The rash and pain usually subside within three to five weeks. Many patients develop a painful condition called postherpetic neuralgia, which is often difficult to manage. Herpes zoster can reactivate subclinically in some patients, with pain in a dermatomal distribution without an accompanying rash. This condition is known as zoster sine herpete, and may be more complicated, affecting multiple levels of the nervous system and causing multiple cranial neuropathies, polyneuritis, myelitis, or aseptic meningitis. Sometimes serious effects including partial facial paralysis (usually temporary), ear damage, or encephalitis may occur.

Shingles on the upper half of the face may result in eye damage and require urgent ophthalmological assessment. Approximately 25% of Herpes zoster cases result in "Herpes zoster ophthalmicus" (of the eye), which occurs when the varicella-zoster virus is reactivated in the ophthalmic division of the trigeminal nerve. Patients with this condition exhibit a vesicular rash around the orbit of the eye distributed according to the affected dermatome. A minority of patients may also develop conjunctivitis, keratitis, uveitis, and optic nerve palsies. This can sometimes result in chronic ocular inflammation, loss of vision, and debilitating pain.

Reactivation of the Varicella-zoster virus along the Vestibulocochlear nerve (which innervates the hearing and balance organs in the inner ear) is responsible for "Herpes zoster oticus", also known as Ramsay Hunt syndrome type II. The virus is thought to spread from the neighbouring facial nerve. The symptoms of herpes zoster oticus include hearing loss and vertigo (rotational dizziness).

In the United States, approximately 10,000 individuals are hospitalized as a result of Herpes zoster and approximately 100 deaths occur as a result of complications of the disease. Herpes zoster occurs mostly in individuals with decreased immunity (particularly those with HIV infection or those who are receiving immunosuppressive therapy), in the elderly or in early infancy. During pregnancy, primary infection with VZV (chickenpox) but not the local reactivation (shingles) may cause problems in newborns.

Prevention

Zostavax is a vaccine developed by Merck & Co. which has proven successful in preventing half the cases of herpes zoster in a study of 38,000 people who received the vaccine. The vaccine also reduced by two-thirds the number of cases of postherpetic neuralgia. However, prior to the vaccine, it has long been known that adults received natural immune boosting from contact with children infected with varicella. This helped to suppress the reactivation of herpes zoster. In Massachusetts, herpes zoster incidence increased 90%, from 2.77 per 1000 to 5.25 per 100 in the period of increasing varicella vaccination 1999–2003. The effectiveness of the varicella vaccine itself is dependent on this exogenous (outside) boosting mechanism. Thus, as natural cases of varicella decline, so has the effectiveness of the vaccine.

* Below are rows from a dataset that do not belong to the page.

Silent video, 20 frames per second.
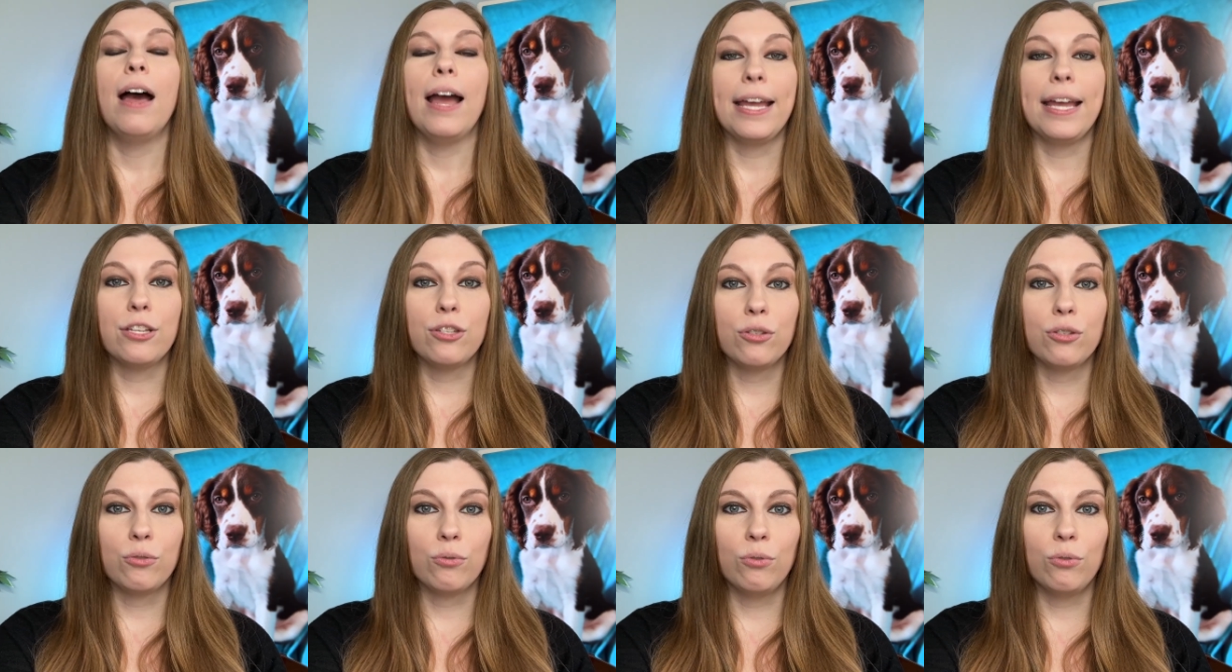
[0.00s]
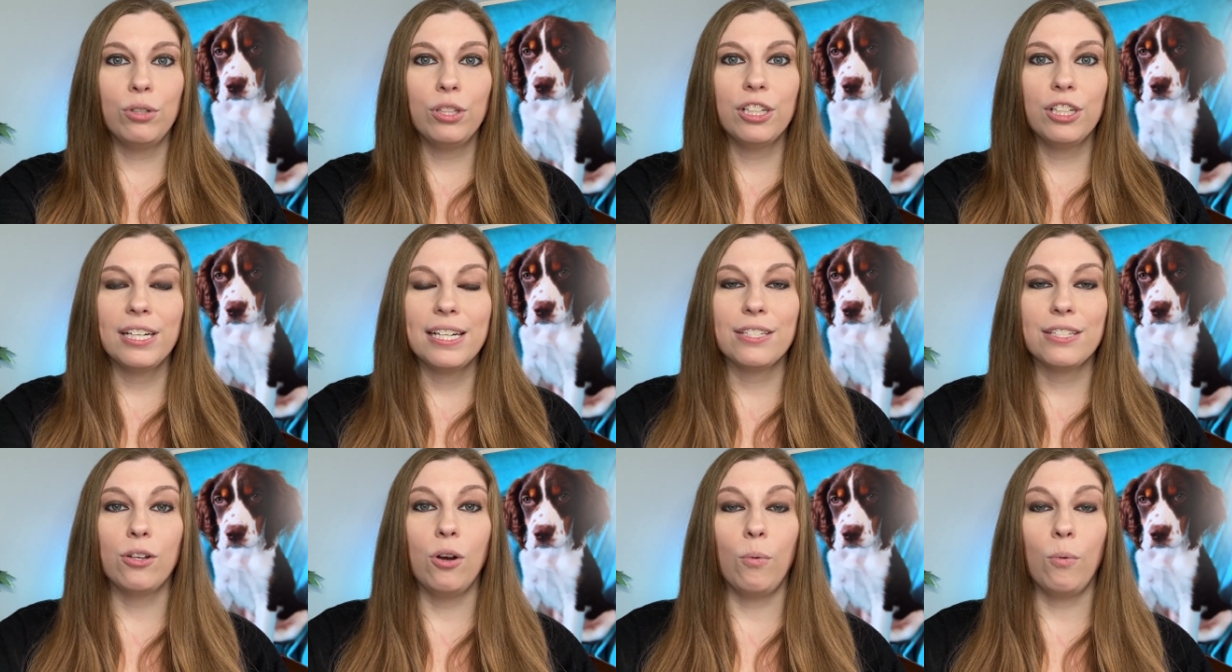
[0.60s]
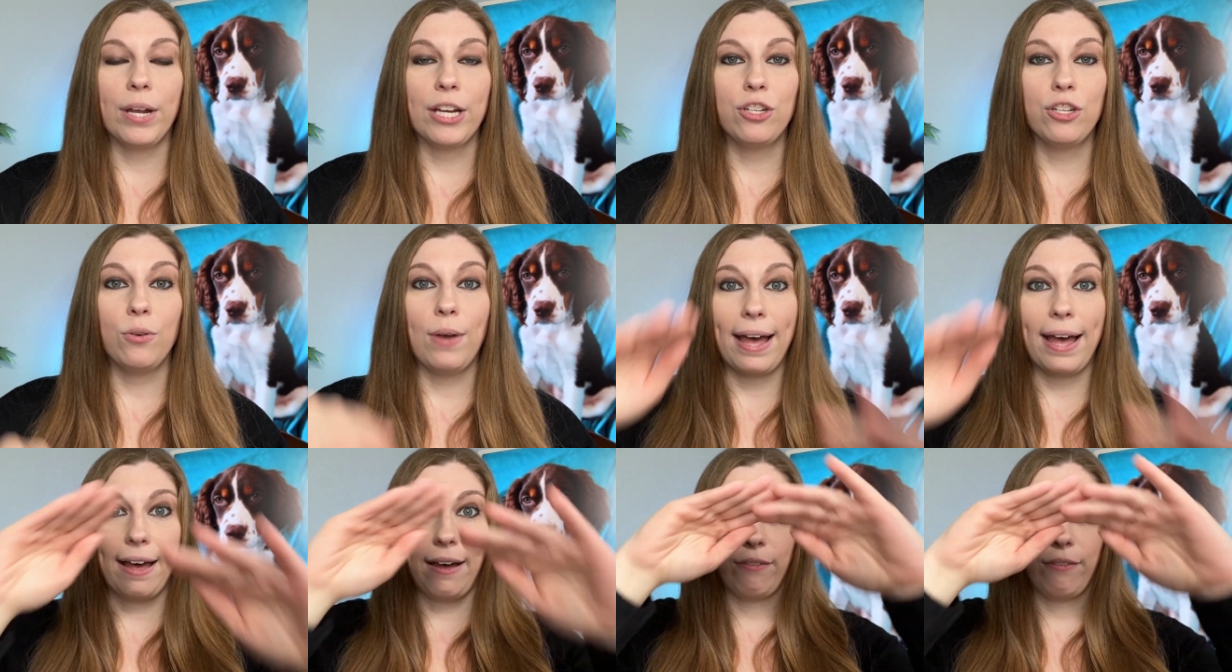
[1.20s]
A stroller is going to
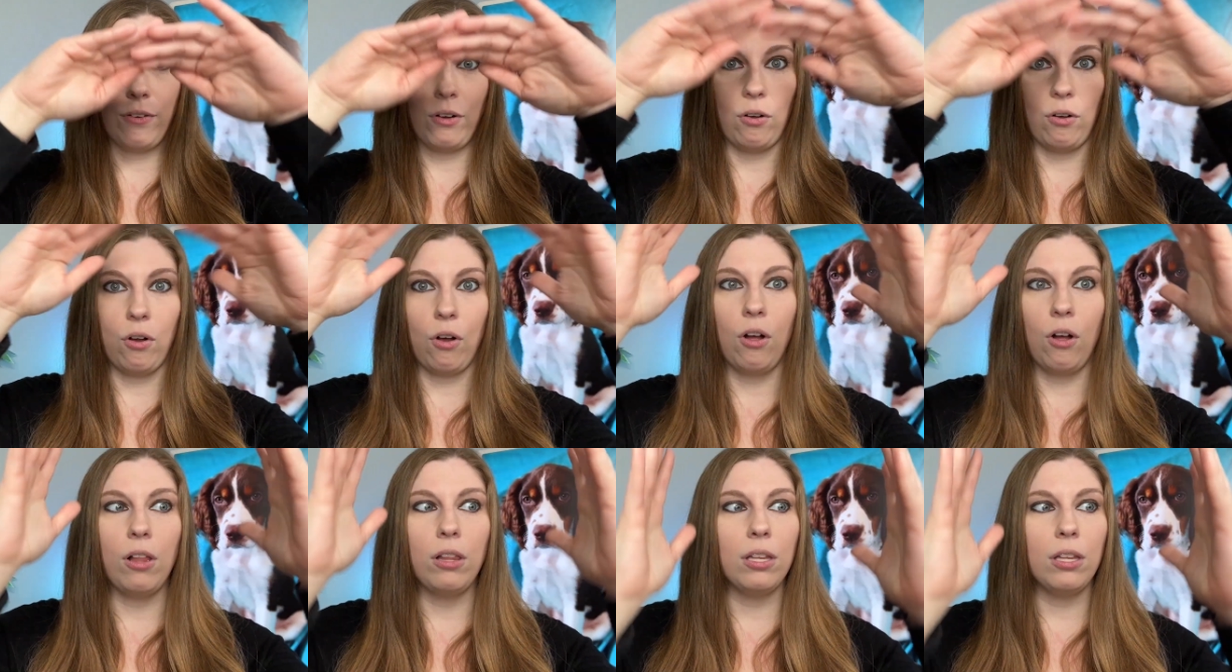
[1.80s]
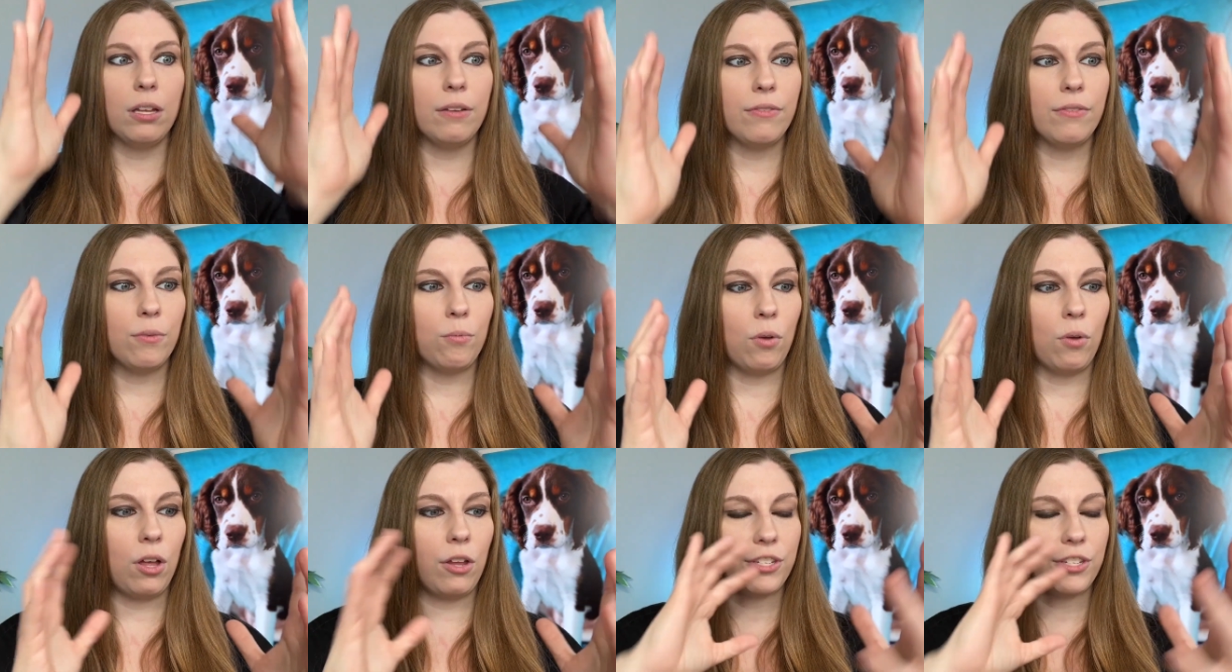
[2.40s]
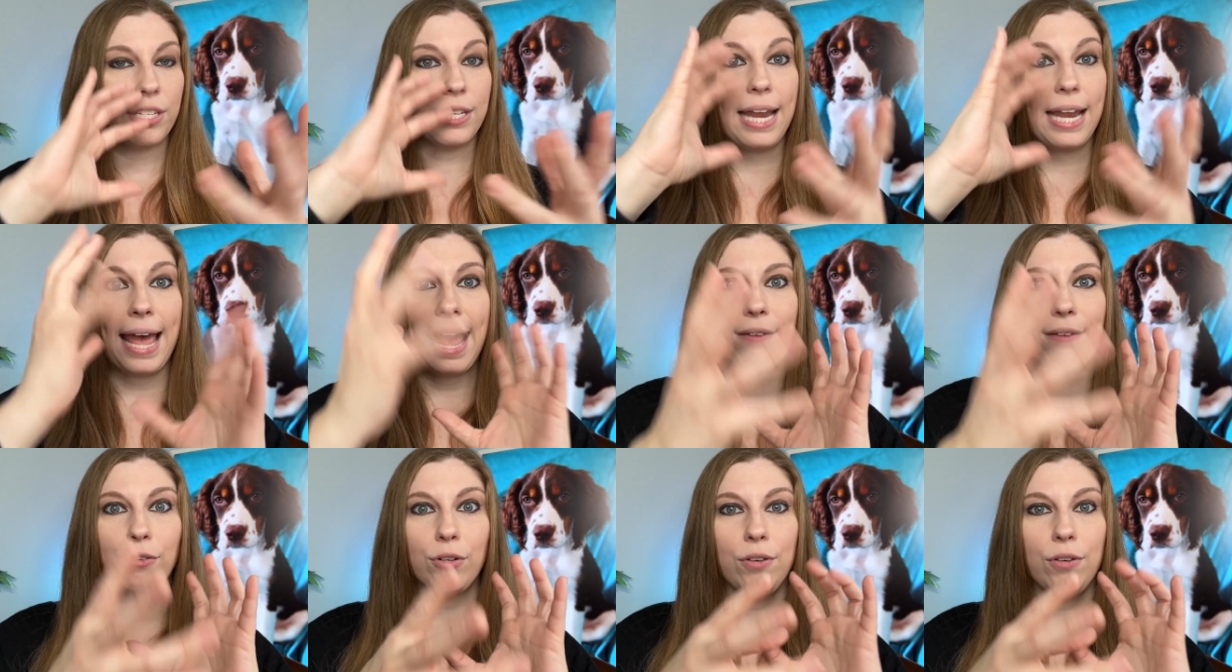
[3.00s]
have all of the walls and
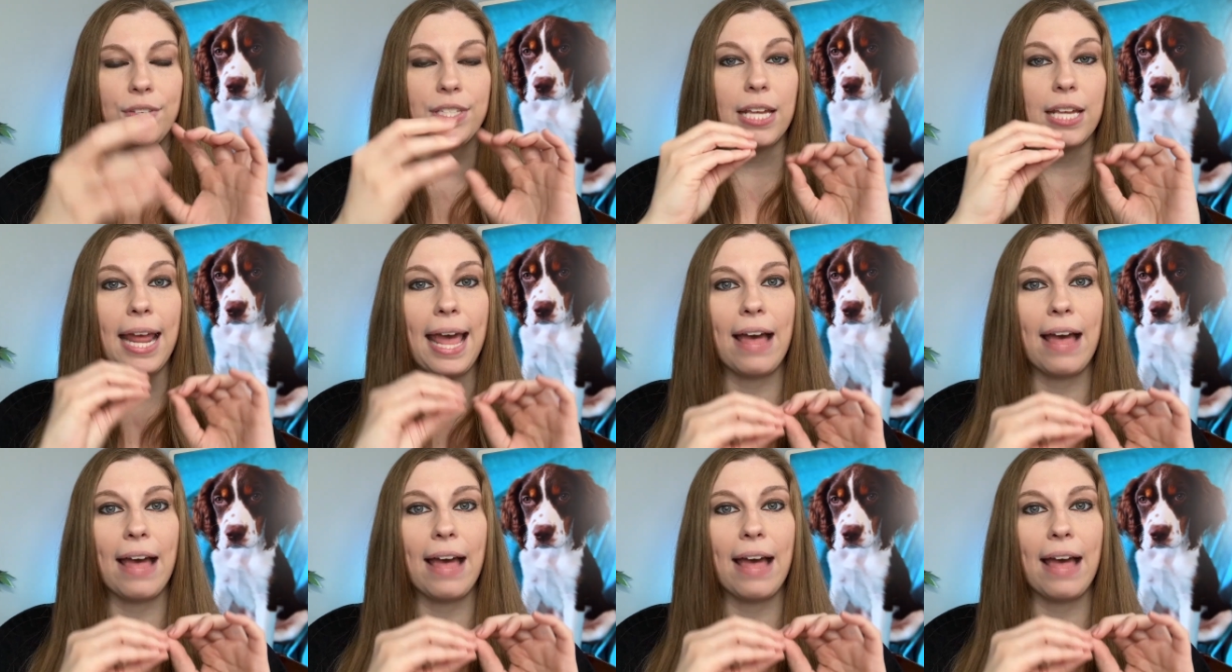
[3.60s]
have a roof. It's going to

The intake of micronutrients, including antioxidant vitamins, A, C, E and vitamin B group, as well as fresh fruit, may reduce the risk of developing shingles. In one study, patients who consumed less than one serving of fruit a day had three times the risk as those who consumed over three servings per day. For those aged 60 or more, micronutrient and vegetable intake had a similar lowering of risk. A recent study evaluating the effects of Tai Chi and health education on healthy adults, who, after 16 weeks of the intervention, were vaccinated with a live attenuated Oka/Merck varicella-zoster virus vaccine (VARIVAX) concluded that Tai Chi may augment some laboratory parameters of immunity against the varicella zoster virus.

Epidemiology

Before implementation of the universal varicella vaccination program in the U.S., incidence of shingles increased with advancing age in association with a progressive decline in immunity to varicella-zoster virus. Shingles incidence is highest in persons who are over age 55, as well as in immunocompromised patients regardless of age group. The incidence rate of Herpes zoster in persons aged 65 or older is approximately 19 per 1000 individuals per year in the US. The incidence in this age group of a white ethnic background is approximately 3.5 times higher than in the same age group of a Hispanic ethnic background. It can also be seen in immunocompetent individuals undergoing severe emotional stress.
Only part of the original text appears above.